Work item
Could you reproduce the entries exactly, omitting every picture?

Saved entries
•••

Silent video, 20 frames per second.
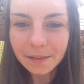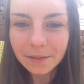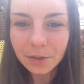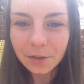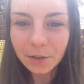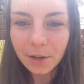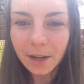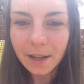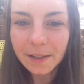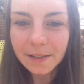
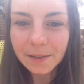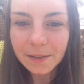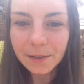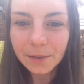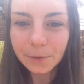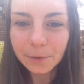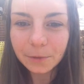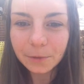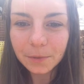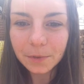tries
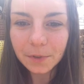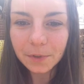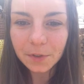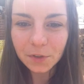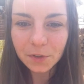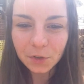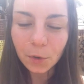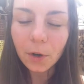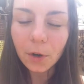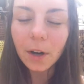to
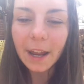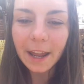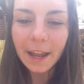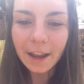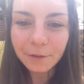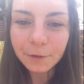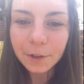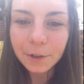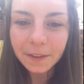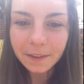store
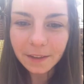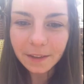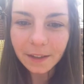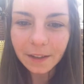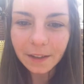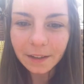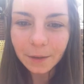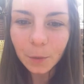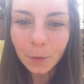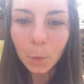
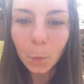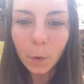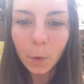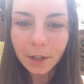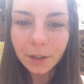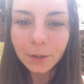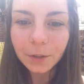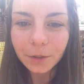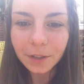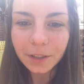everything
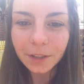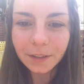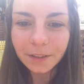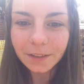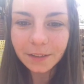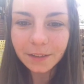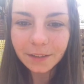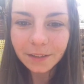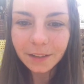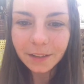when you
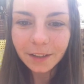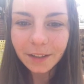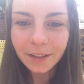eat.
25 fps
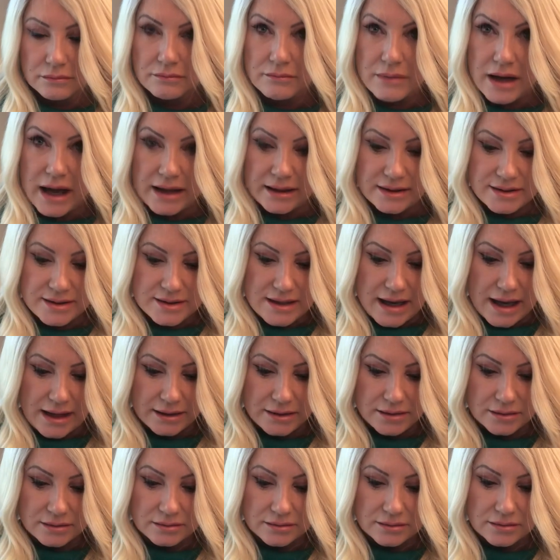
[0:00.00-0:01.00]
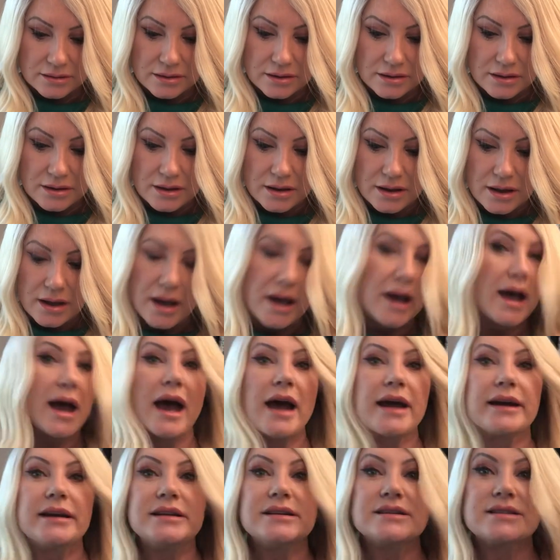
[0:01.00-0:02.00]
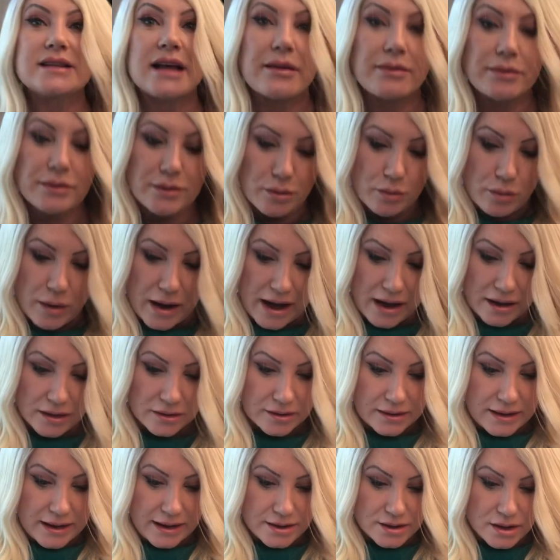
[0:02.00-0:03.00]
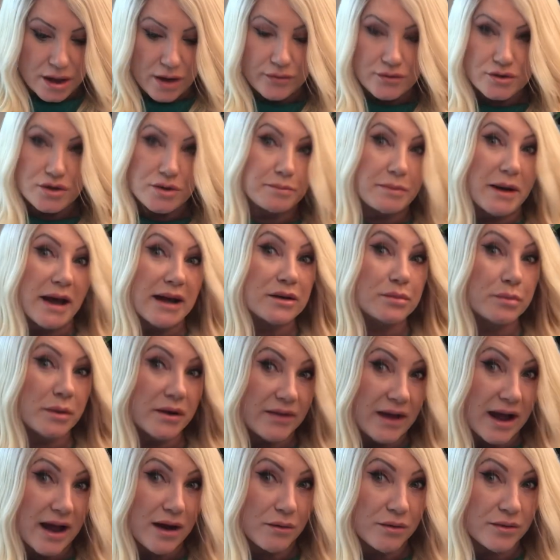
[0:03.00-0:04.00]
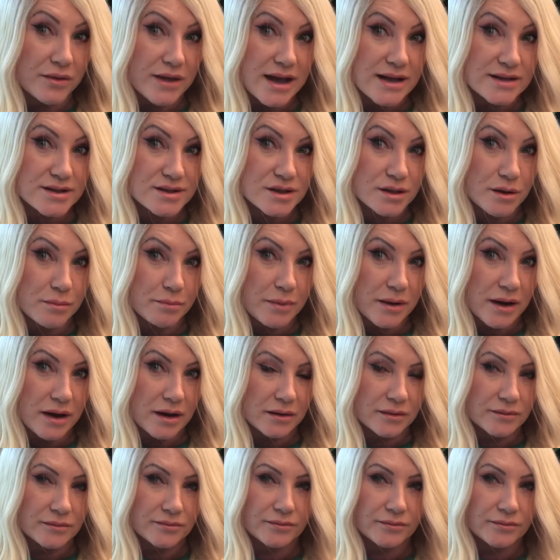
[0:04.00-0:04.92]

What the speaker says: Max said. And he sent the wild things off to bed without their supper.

•••

Solution to this task
Silent video, 20 frames per second.
tries
to
store
everything
when you
eat.
25 fps
[0:00.00-0:01.00]
[0:01.00-0:02.00]
[0:02.00-0:03.00]
[0:03.00-0:04.00]
[0:04.00-0:04.92]

What the speaker says: Max said. And he sent the wild things off to bed without their supper.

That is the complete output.